肉料理には苦味が特徴の赤ワイン、魚料理には淡白な苦味と酸味と甘味の白ワイン、という飲食上の相性はよく知られている。
では、赤ワインが「『酒さ』を引き起こす飲みもの」として特定されてきた黒歴史をご存じだろうか。
「酒さ」とは、眉間や鼻や頬などの顔面や首部分に赤みや紅潮が表われ、俗に「赤鼻」と呼ばれるのも症状のひとつ。中高年以降の発症が多いが、その名称どおり「酒を飲んでいるかのように見える」のが特徴であるが、実際の飲酒に関しては「赤ワイン」が悪者扱いされてきた。
だが、赤ワイン党の方もご安心いただきたい。実はそんなワイン神話、酒さをめぐる従来の紅白判定を覆すような最新知見が、4月20日の『Journal of the Amercan Academy of Dermatology』(オンライン版)に掲載された。
肌に悪いのは赤ワインより白ワイン?
むしろシャルドネ(白ワインぶどう品種の王様)のグラスワインを嗜むほうが、肌にとってはよろしくないのかもしれない――。そんなピリッと酸味の効いた逆転見解を報告したのは、米ブラウン大学皮膚科・免学助教授のWen-Qing Li氏を筆頭著者とする研究陣だ。
彼らは今回、慢性の炎症性皮膚疾患である酒さ発症について、アルコールの果たす役割という点に着目した。研究に際しては、1991~2005年に「看護師健康調査(Nurses’Health Study)2」に参加した約8万3000人の女性の傾向を追跡調査。

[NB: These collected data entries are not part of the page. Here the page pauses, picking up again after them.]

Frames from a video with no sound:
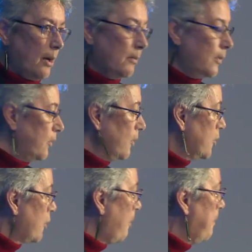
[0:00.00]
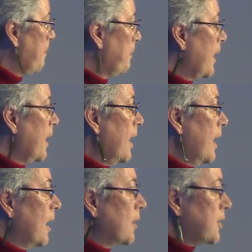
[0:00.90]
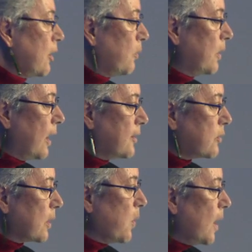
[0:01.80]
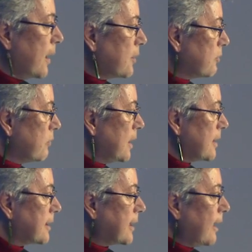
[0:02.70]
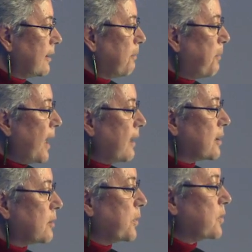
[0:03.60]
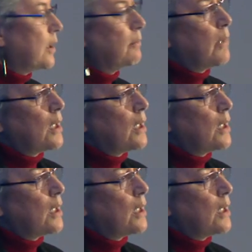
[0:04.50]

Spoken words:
up and do the job. So it's required to reinstate the balance between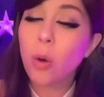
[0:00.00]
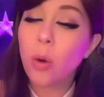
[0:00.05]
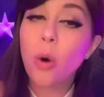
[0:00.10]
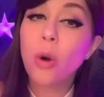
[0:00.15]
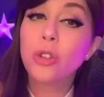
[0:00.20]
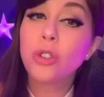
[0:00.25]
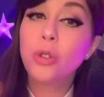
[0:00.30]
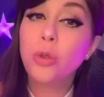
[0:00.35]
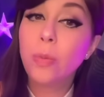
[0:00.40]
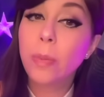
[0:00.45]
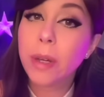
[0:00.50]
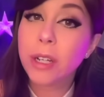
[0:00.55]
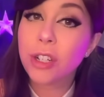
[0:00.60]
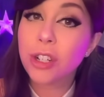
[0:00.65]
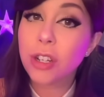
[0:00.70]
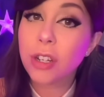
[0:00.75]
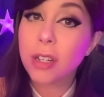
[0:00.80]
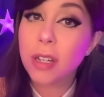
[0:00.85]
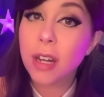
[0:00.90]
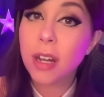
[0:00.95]
all you
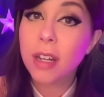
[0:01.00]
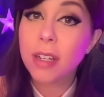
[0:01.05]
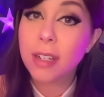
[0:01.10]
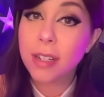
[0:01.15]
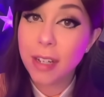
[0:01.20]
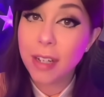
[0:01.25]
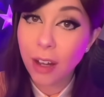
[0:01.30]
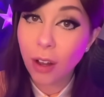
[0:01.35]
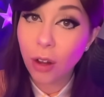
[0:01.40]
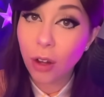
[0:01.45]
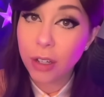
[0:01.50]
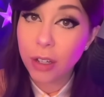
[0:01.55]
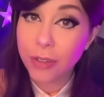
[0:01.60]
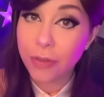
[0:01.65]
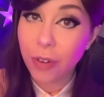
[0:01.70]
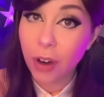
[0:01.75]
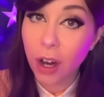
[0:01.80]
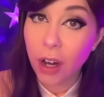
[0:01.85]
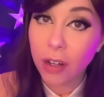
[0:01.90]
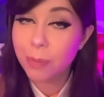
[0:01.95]
bitches single as
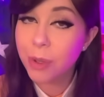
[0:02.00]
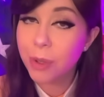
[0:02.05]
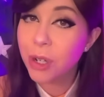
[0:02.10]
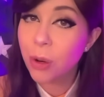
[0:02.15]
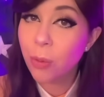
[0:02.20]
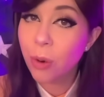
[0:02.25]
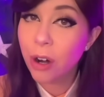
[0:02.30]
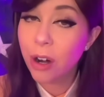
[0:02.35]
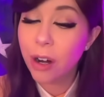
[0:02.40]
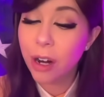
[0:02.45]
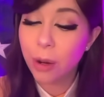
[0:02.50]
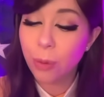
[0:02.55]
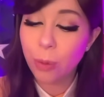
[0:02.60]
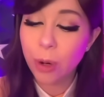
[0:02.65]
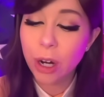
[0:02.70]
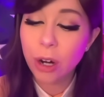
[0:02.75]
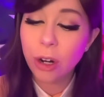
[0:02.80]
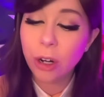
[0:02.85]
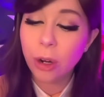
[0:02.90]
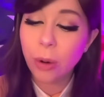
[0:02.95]
fuck. But don't worry,
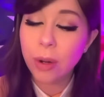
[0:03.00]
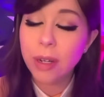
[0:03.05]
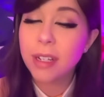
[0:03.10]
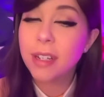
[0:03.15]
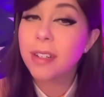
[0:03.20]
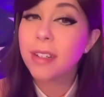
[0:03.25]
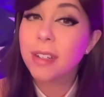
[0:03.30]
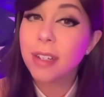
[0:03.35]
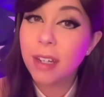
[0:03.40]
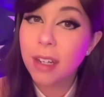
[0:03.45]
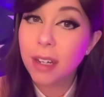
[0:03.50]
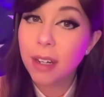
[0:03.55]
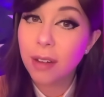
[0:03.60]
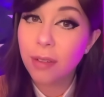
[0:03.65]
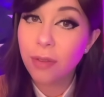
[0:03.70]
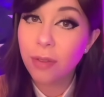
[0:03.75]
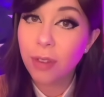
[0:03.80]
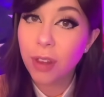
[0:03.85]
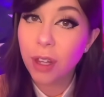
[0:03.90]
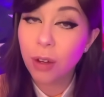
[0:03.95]
we are going to see
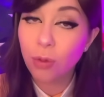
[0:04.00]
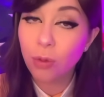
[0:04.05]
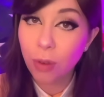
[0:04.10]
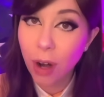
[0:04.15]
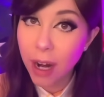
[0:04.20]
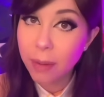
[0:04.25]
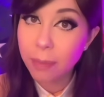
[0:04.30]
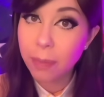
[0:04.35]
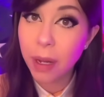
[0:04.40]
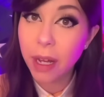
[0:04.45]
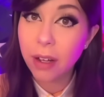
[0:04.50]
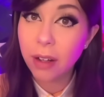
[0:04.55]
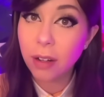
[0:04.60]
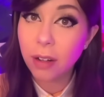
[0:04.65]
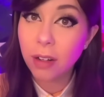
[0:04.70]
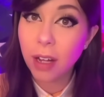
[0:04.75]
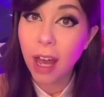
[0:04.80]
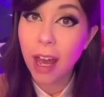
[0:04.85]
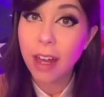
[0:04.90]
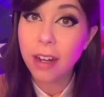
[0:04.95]
if the red
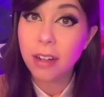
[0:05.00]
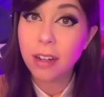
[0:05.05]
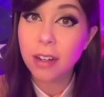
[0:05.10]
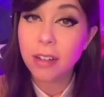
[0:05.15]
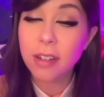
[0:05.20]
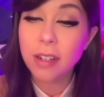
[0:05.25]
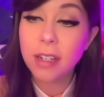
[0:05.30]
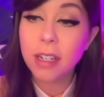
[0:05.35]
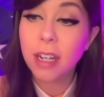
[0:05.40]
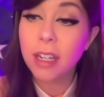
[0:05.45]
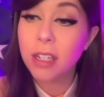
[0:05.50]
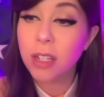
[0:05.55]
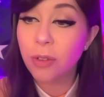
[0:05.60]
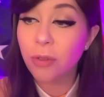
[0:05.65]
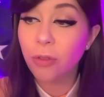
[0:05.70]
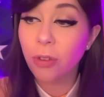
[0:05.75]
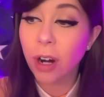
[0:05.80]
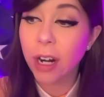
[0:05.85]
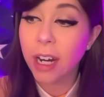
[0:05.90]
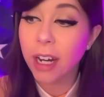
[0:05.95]
pill and
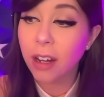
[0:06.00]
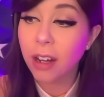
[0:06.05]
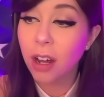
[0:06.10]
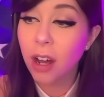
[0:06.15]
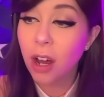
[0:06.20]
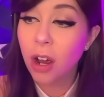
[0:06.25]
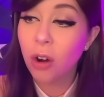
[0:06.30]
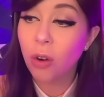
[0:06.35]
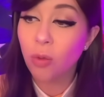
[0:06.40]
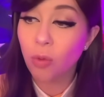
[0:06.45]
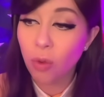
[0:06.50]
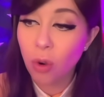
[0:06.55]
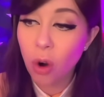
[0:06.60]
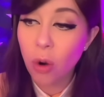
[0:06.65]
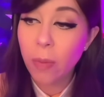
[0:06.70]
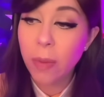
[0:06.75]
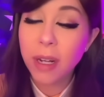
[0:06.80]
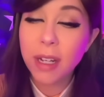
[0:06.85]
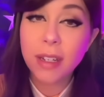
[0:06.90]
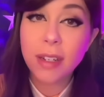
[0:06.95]
schizophrenic
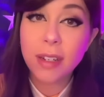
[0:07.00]
Roman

その14年間にわたる調査期間中から、4年ごとの飲酒に関する情報を取捨選択して精査した結果、そのうちの約5000人が新たに酒さを発症している事実が判明した。
分析によれば、アルコール摂取量が増加するに伴い、酒さリスクは有意に上昇していた。とりわけ「白ワインと蒸留酒(ウイスキー、ブランデー、ウオツカなど)が有意に関連している」という意外な傾向も読み取れた。
具体的には、まったく飲酒しない人に比べて、白ワインを月1~3杯程度飲む人は酒さリスクが「14%上昇」し、週5杯以上嗜む人の場合は実に「49%上昇」との高リスクが認められた。
この週5杯ペースが蒸留酒(前掲以外に泡盛、ジン、ラム、テキーラなども同様)の嗜みであれば、「29%上昇」の酒さリスクだった。